A lecture-laboratory study of the mechanisms employed by plants to solve the problems of life on land. Discussion of classic and current papers from the literature is included. Major topics covered are stress physiology, growth and development, and photosynthesis. The cellular and molecular basis for plant function is explored. The implications of plants’ physiological adaptations in ecology and agriculture are emphasized.

BIO

341

IMMUNOLOGY

Four credit hours

Prerequisite: BIO 121L, 122L are required. BIO 211 and BIO 212 are recommended.

A lecture-laboratory study of innate and acquired immune responses.

BIO

363

BIOLOGY SEMINAR

Zero credit hours

This course consists of attending the senior biology seminar (BIO 463) and evaluating the presentations. Graded S/U.

BIO

365

ECOLOGY FIELD STUDIES

Two credit hours

Prerequisite: Consent of the instructor

A field and classroom study of a particular ecosystem. A major component of the course will be an extensive field trip that will take place during or after the semester in which the course is offered. Graded S/U.

BIO

405

ADVANCED TOPICS IN BIOLOGY

One to four credit hours

Prerequisite: BUS 121L, 122L, Junior or Senior standing or consent of instructor.  Prerequisite courses will be specified on the basis of the subject offered.

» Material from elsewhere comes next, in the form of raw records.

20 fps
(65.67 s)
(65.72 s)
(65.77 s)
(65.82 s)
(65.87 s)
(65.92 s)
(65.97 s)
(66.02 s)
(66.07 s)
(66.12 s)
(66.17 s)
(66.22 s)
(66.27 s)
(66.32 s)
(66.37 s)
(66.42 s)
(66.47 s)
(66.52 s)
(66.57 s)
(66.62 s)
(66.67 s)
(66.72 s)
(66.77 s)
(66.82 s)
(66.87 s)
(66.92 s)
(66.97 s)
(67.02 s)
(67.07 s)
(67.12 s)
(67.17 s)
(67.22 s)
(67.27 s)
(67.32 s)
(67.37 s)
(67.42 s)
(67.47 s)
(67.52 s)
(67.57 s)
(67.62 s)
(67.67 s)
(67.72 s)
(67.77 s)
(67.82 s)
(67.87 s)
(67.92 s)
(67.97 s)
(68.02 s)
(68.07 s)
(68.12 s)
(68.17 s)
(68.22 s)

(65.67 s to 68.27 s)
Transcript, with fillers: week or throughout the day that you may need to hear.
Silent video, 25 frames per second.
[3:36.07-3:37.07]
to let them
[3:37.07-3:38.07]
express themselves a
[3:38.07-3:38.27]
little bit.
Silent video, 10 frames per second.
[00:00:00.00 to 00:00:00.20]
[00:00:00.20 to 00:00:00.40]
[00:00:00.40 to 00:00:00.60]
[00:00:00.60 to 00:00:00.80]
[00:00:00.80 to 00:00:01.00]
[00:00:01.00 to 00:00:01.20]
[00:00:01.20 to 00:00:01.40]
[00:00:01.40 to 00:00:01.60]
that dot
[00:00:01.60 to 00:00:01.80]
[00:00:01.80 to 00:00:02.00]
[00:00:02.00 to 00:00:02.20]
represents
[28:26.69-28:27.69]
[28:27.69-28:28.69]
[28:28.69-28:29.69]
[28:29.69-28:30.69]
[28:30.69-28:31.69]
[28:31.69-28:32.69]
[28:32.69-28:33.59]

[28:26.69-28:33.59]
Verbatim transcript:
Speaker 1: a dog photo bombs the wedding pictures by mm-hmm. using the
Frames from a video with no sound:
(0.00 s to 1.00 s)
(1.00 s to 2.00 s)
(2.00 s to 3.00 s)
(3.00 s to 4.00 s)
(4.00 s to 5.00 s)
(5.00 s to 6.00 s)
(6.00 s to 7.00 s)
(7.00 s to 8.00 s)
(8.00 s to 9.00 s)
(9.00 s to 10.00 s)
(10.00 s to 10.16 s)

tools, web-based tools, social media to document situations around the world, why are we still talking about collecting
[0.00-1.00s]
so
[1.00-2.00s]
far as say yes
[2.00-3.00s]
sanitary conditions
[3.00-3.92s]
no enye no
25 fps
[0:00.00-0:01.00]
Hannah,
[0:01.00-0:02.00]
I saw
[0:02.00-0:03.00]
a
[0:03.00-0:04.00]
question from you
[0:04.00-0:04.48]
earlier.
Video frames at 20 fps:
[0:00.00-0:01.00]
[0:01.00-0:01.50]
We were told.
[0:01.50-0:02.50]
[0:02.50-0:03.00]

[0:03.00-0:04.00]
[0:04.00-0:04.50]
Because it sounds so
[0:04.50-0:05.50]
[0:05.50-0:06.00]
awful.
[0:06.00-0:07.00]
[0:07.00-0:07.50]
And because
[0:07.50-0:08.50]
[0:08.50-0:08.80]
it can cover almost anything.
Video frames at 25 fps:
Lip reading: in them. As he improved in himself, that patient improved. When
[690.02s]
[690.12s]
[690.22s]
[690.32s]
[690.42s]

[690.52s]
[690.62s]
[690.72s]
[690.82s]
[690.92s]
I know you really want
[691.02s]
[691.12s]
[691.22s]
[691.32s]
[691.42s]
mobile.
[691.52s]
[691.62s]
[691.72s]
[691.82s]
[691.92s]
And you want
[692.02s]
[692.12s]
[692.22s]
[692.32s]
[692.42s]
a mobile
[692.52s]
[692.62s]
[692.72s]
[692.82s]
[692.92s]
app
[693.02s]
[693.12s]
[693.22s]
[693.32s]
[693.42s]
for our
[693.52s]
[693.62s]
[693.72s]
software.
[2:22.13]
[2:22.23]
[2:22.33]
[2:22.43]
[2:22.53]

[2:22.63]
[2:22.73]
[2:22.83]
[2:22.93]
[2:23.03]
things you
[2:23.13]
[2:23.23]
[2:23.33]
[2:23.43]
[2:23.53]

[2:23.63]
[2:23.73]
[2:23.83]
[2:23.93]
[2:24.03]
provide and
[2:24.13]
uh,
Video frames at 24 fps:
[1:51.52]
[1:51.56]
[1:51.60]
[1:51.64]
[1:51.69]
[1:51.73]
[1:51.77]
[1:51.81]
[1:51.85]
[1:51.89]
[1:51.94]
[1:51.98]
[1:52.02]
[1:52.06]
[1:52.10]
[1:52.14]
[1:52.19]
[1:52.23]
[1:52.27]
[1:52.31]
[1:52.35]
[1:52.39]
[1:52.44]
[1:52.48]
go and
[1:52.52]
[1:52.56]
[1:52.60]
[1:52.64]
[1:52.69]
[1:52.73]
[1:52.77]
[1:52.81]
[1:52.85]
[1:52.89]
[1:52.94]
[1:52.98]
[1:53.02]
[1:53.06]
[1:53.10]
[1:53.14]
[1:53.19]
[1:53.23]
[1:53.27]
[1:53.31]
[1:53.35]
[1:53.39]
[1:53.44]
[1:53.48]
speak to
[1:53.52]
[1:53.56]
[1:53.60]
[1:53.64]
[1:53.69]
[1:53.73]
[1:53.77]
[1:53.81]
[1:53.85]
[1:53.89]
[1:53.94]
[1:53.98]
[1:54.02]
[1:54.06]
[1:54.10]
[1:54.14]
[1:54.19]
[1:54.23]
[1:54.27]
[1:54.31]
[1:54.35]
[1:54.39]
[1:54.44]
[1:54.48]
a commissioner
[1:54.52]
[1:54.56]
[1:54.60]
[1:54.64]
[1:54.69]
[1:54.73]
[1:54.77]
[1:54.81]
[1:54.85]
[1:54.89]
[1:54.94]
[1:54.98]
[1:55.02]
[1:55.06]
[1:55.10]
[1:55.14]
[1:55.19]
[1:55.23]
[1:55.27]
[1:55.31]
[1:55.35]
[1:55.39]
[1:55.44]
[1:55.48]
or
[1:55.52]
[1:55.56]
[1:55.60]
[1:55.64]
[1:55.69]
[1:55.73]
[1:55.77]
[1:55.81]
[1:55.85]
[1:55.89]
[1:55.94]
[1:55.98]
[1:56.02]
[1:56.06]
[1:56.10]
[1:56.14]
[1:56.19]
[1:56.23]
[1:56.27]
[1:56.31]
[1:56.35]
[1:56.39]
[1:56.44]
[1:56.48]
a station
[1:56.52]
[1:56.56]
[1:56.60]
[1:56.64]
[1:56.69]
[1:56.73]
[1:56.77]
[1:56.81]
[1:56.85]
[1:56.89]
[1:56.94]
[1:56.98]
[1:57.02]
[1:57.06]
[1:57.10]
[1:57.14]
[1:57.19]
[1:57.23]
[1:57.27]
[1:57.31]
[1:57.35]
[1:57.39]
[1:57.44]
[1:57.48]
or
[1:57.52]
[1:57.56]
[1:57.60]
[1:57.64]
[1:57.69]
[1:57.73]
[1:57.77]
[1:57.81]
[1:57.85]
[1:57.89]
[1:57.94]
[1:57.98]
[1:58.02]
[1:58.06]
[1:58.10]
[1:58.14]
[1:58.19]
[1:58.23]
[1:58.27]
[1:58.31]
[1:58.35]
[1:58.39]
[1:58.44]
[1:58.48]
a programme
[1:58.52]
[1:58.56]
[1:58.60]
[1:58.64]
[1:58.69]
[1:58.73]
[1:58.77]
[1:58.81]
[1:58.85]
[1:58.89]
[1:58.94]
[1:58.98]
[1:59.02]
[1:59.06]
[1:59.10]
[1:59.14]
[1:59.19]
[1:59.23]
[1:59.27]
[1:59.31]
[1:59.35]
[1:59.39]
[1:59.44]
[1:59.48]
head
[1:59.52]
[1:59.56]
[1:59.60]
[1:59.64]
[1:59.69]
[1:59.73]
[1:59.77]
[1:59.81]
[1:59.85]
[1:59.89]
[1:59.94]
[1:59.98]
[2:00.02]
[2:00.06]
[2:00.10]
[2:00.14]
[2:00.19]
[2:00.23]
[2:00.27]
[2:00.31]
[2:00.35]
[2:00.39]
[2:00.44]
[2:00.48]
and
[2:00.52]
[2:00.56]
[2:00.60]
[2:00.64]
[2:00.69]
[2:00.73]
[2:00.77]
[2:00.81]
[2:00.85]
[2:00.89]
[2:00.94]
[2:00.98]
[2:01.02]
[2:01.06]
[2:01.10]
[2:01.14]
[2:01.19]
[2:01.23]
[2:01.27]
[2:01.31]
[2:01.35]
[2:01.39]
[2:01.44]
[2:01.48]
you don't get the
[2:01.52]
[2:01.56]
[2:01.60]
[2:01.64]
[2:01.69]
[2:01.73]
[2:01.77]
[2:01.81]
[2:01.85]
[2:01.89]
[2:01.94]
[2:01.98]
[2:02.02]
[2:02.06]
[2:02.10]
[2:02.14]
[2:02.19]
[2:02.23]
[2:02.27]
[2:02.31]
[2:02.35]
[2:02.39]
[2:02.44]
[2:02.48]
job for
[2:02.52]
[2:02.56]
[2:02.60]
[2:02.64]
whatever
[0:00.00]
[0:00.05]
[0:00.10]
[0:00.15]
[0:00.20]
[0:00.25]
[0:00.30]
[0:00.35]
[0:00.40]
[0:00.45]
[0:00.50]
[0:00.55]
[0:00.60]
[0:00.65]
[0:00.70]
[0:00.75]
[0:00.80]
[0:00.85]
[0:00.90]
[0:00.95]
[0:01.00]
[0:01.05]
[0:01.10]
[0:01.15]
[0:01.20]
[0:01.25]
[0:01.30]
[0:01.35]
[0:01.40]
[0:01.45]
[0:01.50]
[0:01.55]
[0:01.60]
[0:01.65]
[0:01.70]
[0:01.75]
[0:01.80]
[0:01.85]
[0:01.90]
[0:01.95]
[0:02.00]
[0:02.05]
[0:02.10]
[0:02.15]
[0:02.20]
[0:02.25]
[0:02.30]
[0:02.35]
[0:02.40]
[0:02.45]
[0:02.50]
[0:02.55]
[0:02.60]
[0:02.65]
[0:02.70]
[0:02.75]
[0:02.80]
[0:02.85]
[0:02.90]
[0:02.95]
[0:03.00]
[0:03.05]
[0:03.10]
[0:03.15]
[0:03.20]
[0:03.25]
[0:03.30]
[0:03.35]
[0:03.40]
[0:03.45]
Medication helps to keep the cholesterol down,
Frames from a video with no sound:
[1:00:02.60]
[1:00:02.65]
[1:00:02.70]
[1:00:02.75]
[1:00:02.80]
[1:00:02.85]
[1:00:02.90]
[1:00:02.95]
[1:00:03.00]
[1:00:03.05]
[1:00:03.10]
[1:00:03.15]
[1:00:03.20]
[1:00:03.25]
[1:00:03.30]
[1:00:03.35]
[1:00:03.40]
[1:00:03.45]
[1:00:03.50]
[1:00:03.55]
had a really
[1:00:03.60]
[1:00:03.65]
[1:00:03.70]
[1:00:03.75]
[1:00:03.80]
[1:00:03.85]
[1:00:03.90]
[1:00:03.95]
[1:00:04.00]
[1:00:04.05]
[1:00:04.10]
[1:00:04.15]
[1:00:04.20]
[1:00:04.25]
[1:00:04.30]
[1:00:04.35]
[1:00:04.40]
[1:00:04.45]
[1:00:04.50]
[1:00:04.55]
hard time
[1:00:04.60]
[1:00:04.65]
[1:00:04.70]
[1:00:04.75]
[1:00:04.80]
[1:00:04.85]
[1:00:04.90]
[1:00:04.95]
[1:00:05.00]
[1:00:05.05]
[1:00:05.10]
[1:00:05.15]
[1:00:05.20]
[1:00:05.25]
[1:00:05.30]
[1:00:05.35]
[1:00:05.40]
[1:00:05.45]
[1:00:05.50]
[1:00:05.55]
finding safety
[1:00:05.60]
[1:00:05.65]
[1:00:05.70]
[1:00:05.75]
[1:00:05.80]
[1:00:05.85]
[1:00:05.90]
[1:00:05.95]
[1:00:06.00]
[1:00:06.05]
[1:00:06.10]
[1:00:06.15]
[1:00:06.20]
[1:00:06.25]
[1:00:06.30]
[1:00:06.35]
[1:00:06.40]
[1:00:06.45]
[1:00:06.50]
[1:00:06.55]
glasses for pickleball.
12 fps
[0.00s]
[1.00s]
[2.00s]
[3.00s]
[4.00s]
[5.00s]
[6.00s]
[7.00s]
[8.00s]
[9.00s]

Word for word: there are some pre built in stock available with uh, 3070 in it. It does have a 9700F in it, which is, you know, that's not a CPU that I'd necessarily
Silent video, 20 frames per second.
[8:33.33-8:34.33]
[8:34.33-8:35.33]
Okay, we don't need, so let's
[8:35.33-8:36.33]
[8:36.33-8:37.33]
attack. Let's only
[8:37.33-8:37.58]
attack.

A single topic will be addressed each time the course is offered, but topics chosen may differ.

BIO

463

SENIOR BIOLOGY SEMINAR

One credit hours

Prerequisite: One or two semesters of BIO 363. Must be repeated if grade is below C.

Students enrolled in this course will give an oral presentation to the faculty and students of the Department on a previously approved biological topic that they have researched. They will write a research paper on the same topic.

BIO

491/492

DEPARTMENTAL THESIS/PROJECT

Credit hours to be arranged

See Departmental Thesis/Project, Section II.